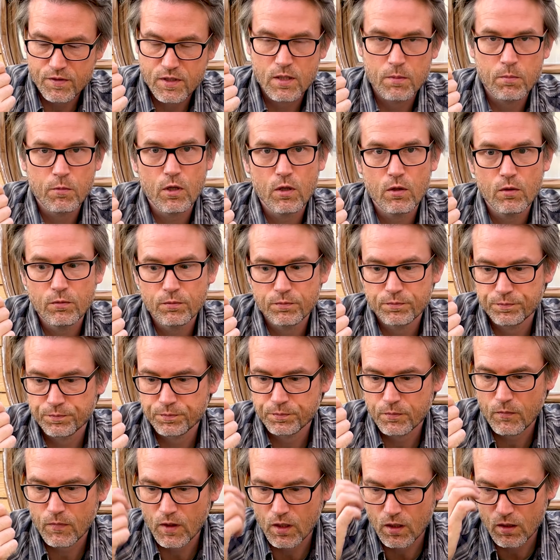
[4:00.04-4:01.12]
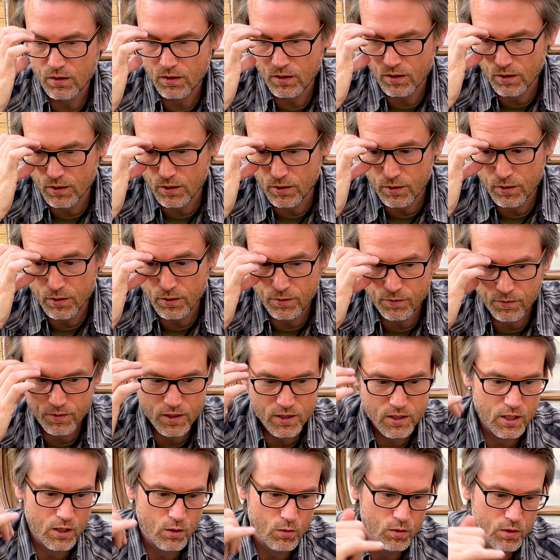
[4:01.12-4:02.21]
Simcoe.
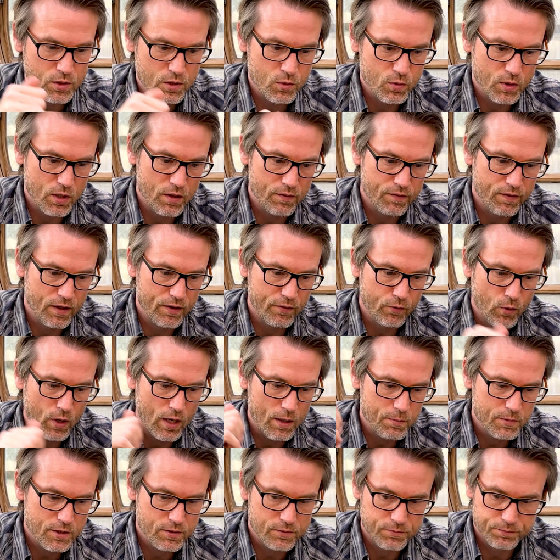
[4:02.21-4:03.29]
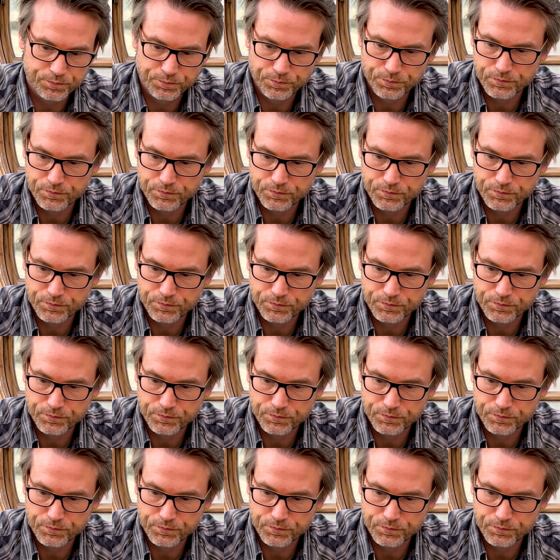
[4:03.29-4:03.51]
This equals 25 grams.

- **TASK TO COMPLETE**
All of the listing should be transcribed exactly, but none of its images.

- **RESPONSE AREA**
[4:00.04-4:01.12]
[4:01.12-4:02.21]
Simcoe.
[4:02.21-4:03.29]
[4:03.29-4:03.51]
This equals 25 grams.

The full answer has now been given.